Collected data
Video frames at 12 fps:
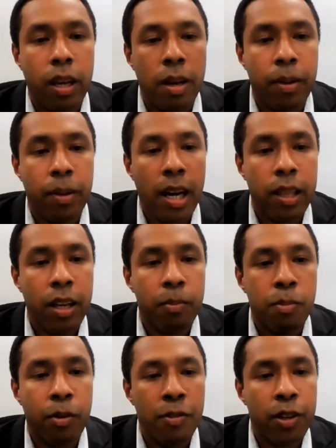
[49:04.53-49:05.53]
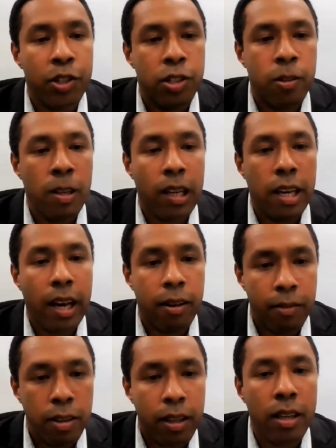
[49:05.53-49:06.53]
And I think professionally
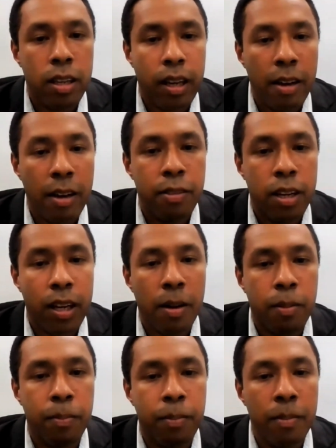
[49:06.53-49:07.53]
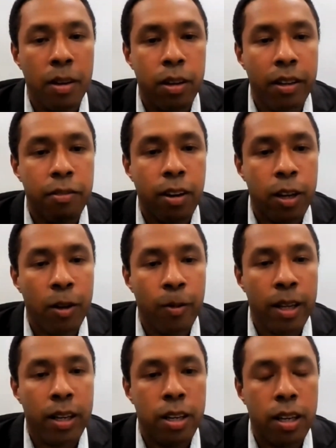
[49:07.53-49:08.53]
having
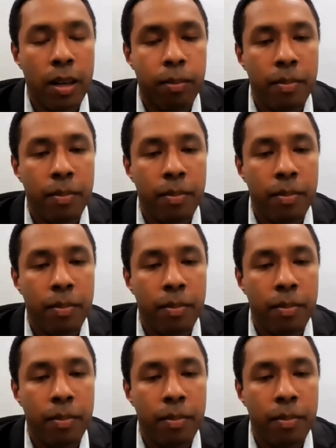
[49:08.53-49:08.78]
DivineMed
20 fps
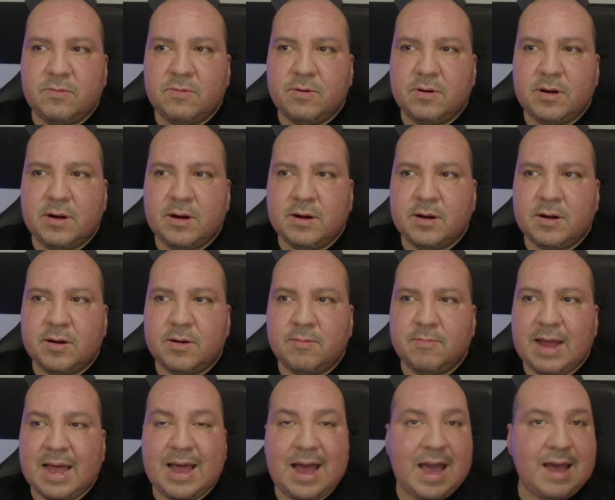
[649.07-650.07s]

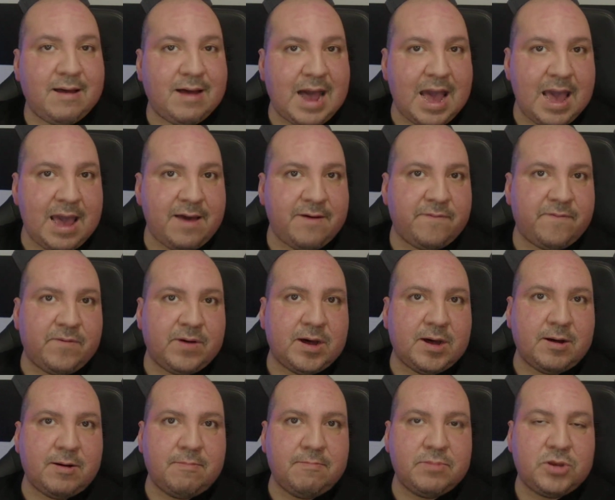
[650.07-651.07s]
I
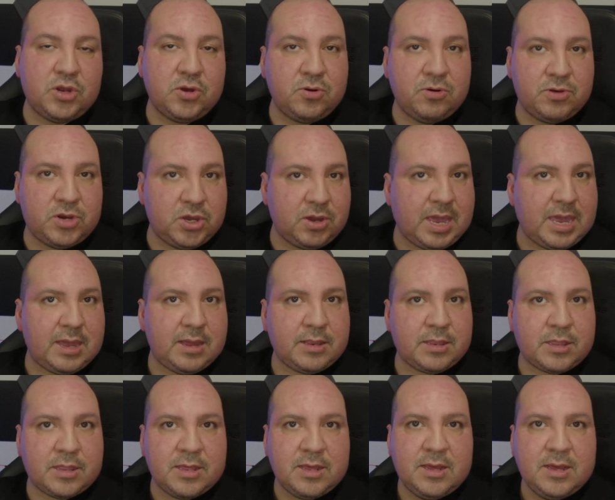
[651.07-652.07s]
have two
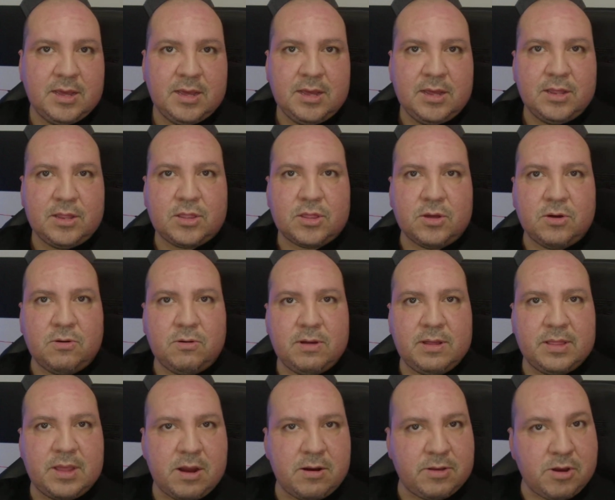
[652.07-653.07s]
kids, so, and
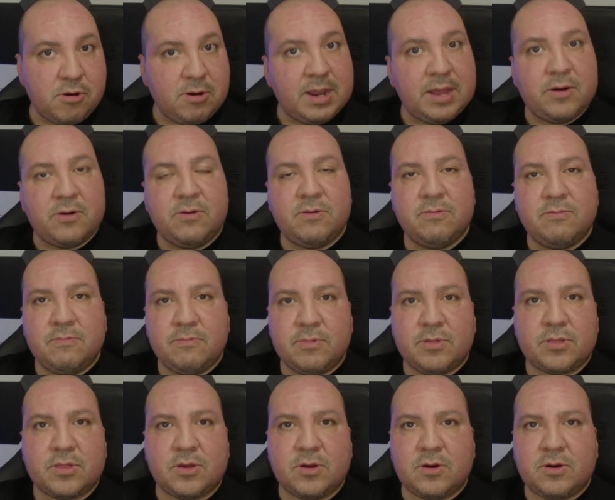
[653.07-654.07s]
they're little.
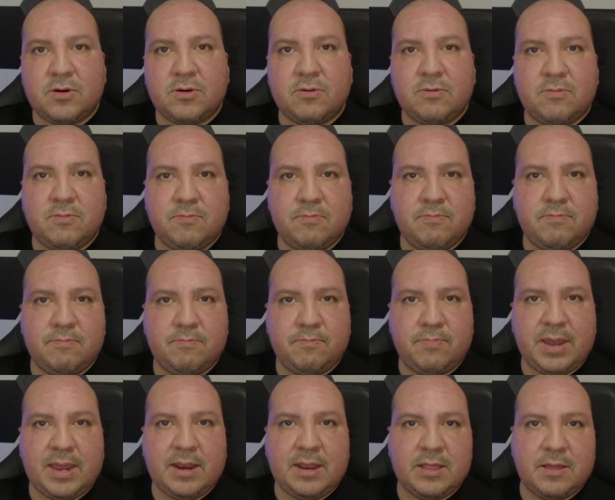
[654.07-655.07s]
So
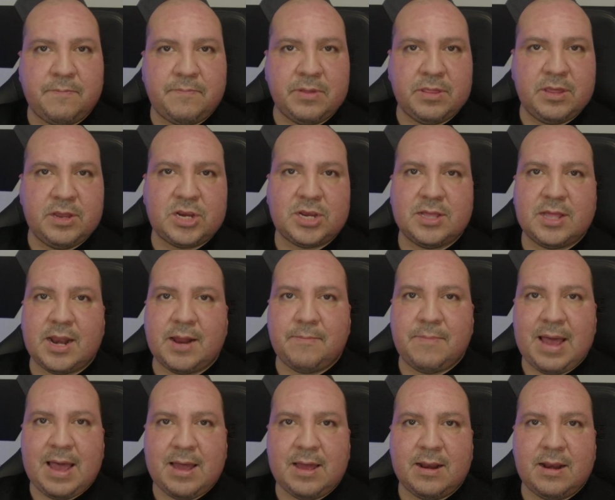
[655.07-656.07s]
being in the position that I'm
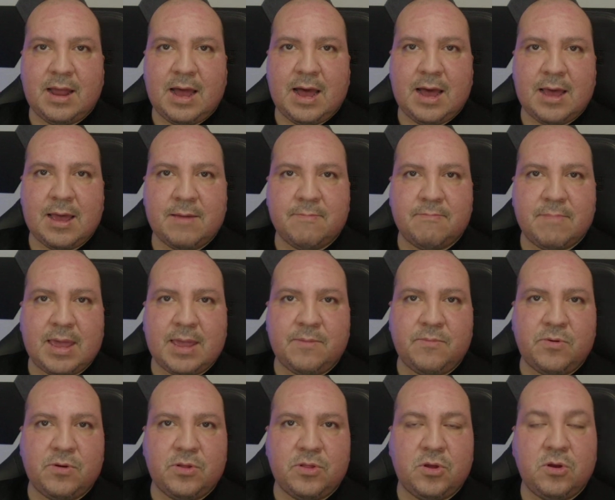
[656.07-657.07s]
at, I'm able
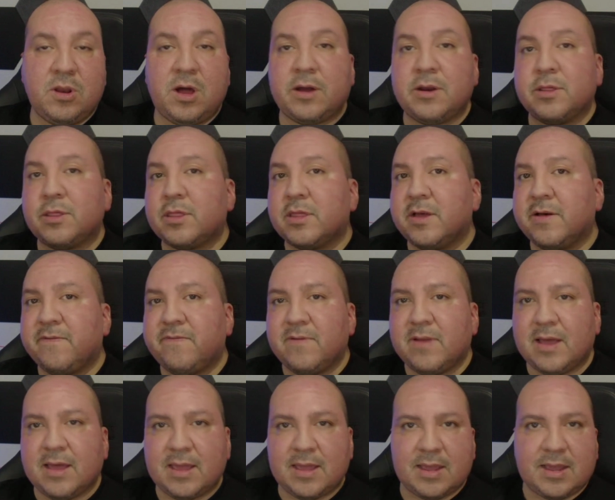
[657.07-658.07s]
to do a lot of stuff,
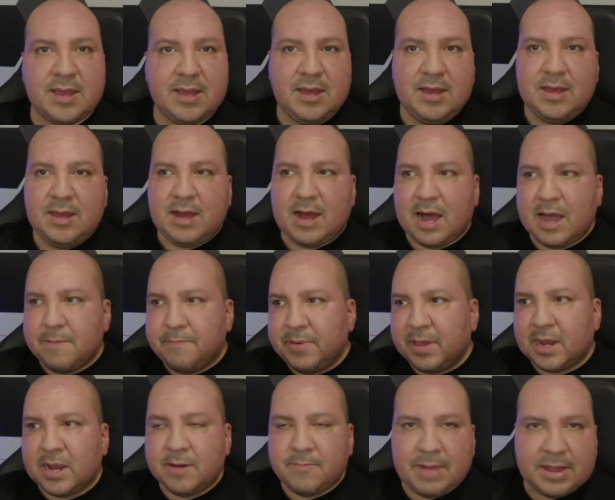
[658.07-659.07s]
like I
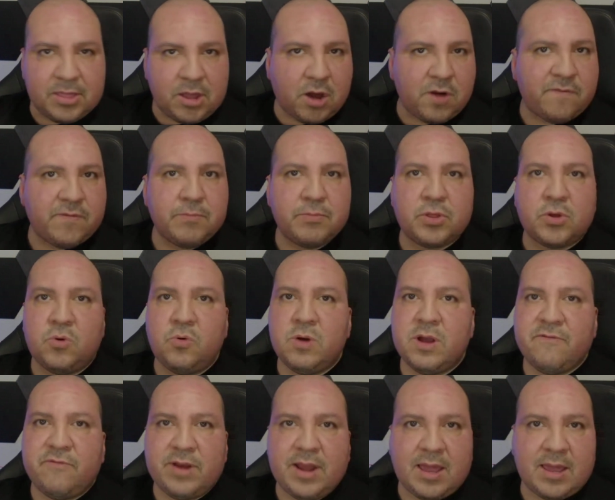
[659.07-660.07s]
pick up my daughter from school
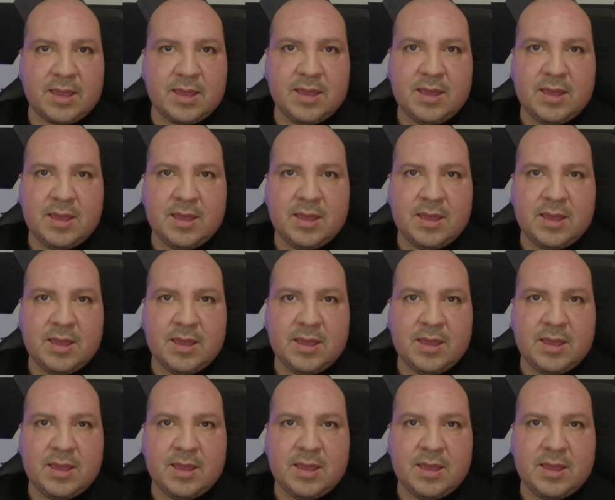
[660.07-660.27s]
every day,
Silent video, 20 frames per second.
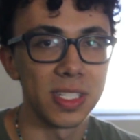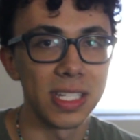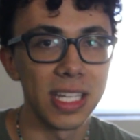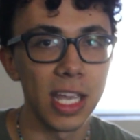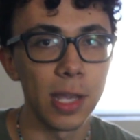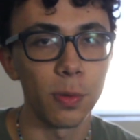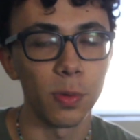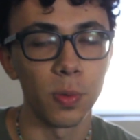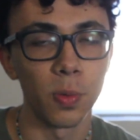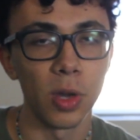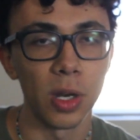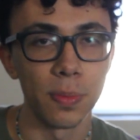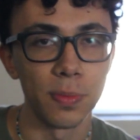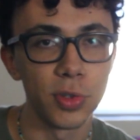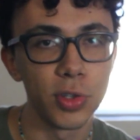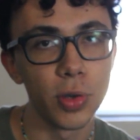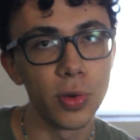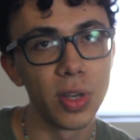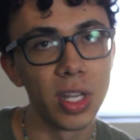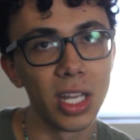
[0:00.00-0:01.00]
to date with what
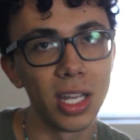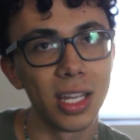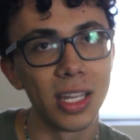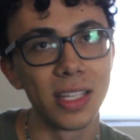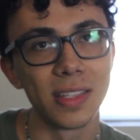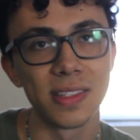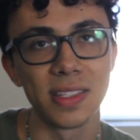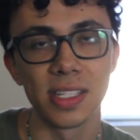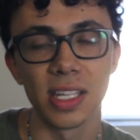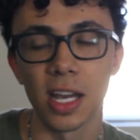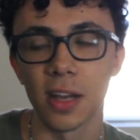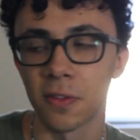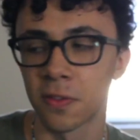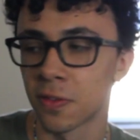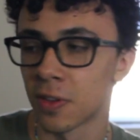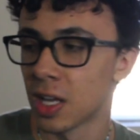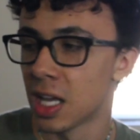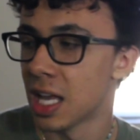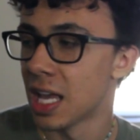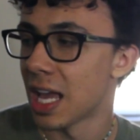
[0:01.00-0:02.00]
I'm doing and stuff.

§ TRY IT
Quote, word for word and nothing more, every line from the line with "[650.07-651.07s]" to the end of the entries, including both ends; skip any pictures.

§ EXERCISE RESPONSE
[650.07-651.07s]
I
[651.07-652.07s]
have two
[652.07-653.07s]
kids, so, and
[653.07-654.07s]
they're little.
[654.07-655.07s]
So
[655.07-656.07s]
being in the position that I'm
[656.07-657.07s]
at, I'm able
[657.07-658.07s]
to do a lot of stuff,
[658.07-659.07s]
like I
[659.07-660.07s]
pick up my daughter from school
[660.07-660.27s]
every day,
Silent video, 20 frames per second.
[0:00.00-0:01.00]
to date with what
[0:01.00-0:02.00]
I'm doing and stuff.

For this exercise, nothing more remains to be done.